Robin Kerr

ART DIRECTOR
KEENAN, TORRANCE CA

Robin picked up her dad’s 35mm Kodak camera on a family vacation in Montana when she was six years old and has loved telling stories through visuals ever since. She has worked in advertising, branding, and marketing in various design roles, both inhouse and at agencies, for more than 15 years. She currently manages the inhouse design team at Keenan, the largest privatelyheld insurance broker for public agencies in California. Among her recent favorite work was managing the company’s holiday card project. With Keenan’s diversity and inclusion efforts in mind, Robin solicited input from employees, surveying them on family traditions around the holidays they observe. She then selected 16 stories to share with clients and partners. Robin sees design everywhere and in everything. Her library of photos from her travels across the world proves to be an endless inspiration for both Robin and the team of designers she leads. Robin’s design approach is to spend as much time in the research phase as the brainstorming phase, which often starts long before a project even hits her desk. In her free time, Robin serves as a mentor to students at Wilmington Middle School and participates in their annual Career Day by facilitating creative projects to inspire them to consider graphic design as a career path.

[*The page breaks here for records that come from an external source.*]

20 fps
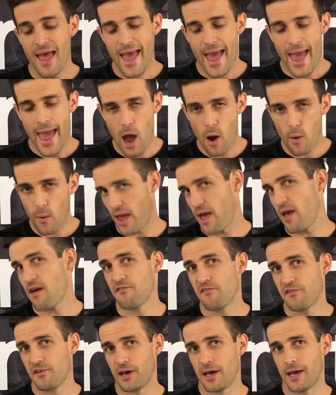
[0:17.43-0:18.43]

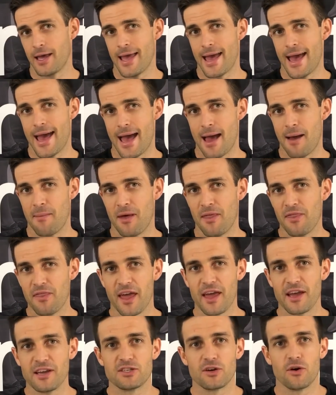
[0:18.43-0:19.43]
However,
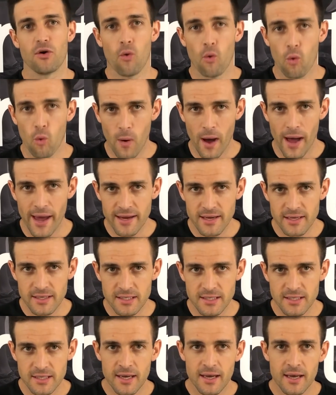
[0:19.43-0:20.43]
there is
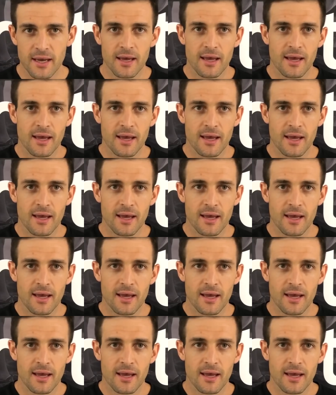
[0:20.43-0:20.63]
always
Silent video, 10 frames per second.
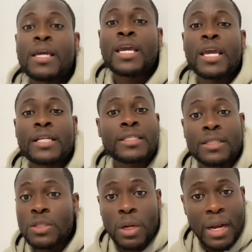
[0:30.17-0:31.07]
It's
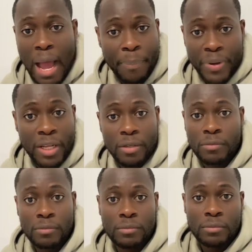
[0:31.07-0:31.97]
not happening.
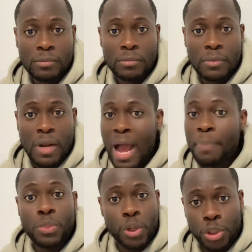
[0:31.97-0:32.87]

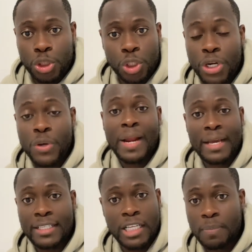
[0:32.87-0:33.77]
I'm not sure they will
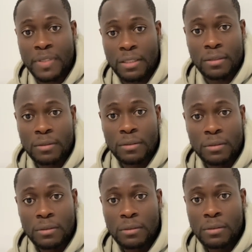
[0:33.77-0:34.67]
accept it.
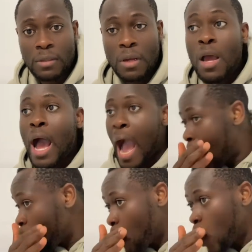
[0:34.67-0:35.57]

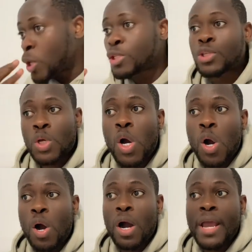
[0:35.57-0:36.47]
I once
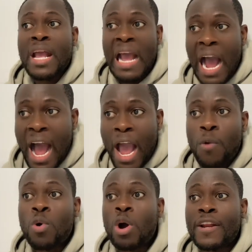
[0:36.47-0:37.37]
saw a guy
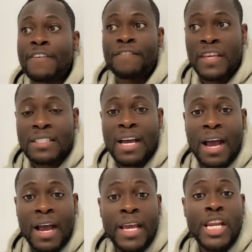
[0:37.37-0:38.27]
who got a
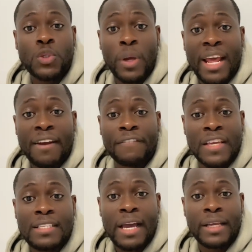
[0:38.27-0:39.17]
visa, a Lithuanian
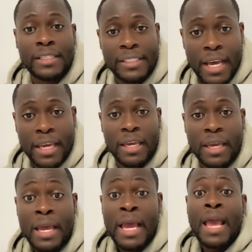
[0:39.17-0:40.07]
visa in
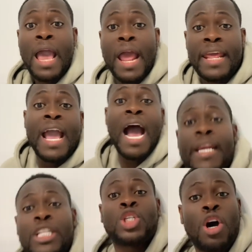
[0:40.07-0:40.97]
Turkey, and he had
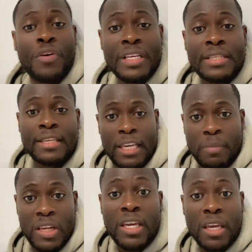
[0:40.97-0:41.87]
a tourist
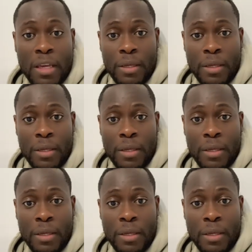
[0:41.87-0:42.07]
Kimlik.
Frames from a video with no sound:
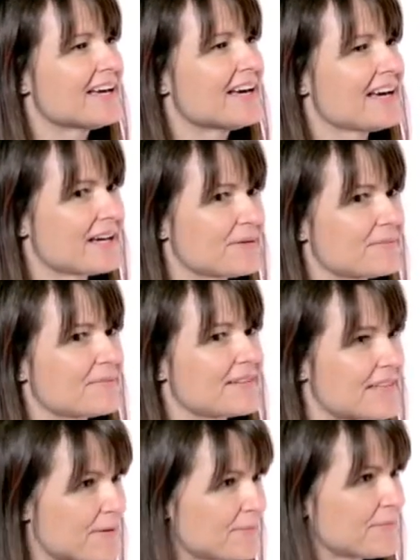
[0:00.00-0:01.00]

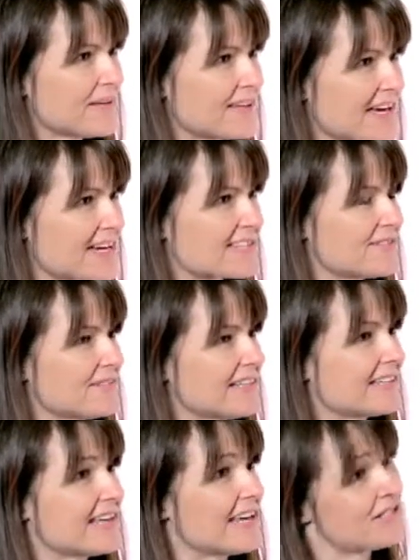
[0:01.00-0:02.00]
them being actively
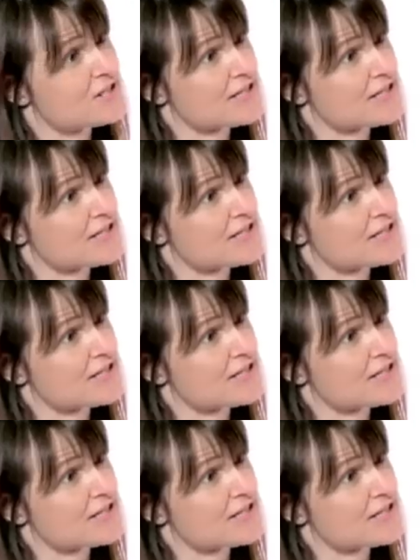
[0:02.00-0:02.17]
engaged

Has the pandemic changed your workplace and your workflow? Do you expect to return to pre-pandemic ways of working or will any changes become the ‘new normal’?

My design team and I had 24 hours of notice to set up offices in our homes the second week in March. We shelved all of our projects for in-person conferences and hurried to put together working from home and COVID resources for employees at our company, as well as for our clients and their employees. Post-pandemic, I expect to work from home most days, as I seem to be more productive, and I told my team they may do the same. I imagine that millions of Americans feel the same way, and this may have a big impact on corporate real estate.’

What do you expect 2021 to hold for graphic designers and the design business? Have the challenges of 2020 changed the way you think about your job and career or the role of design?

Sadly, printing came to a screeching halt in 2020. I predict many clients will realize the materials they were printing and distributing to employees in 2019 weren’t necessary in 2020 and that they can go digital in the future. Working remotely has made me realize that some of my dreams, such as living abroad, can be a reality. I’ll carry the challenges of 2020 with me the rest of my life the way my grandparents did with the Great Depression.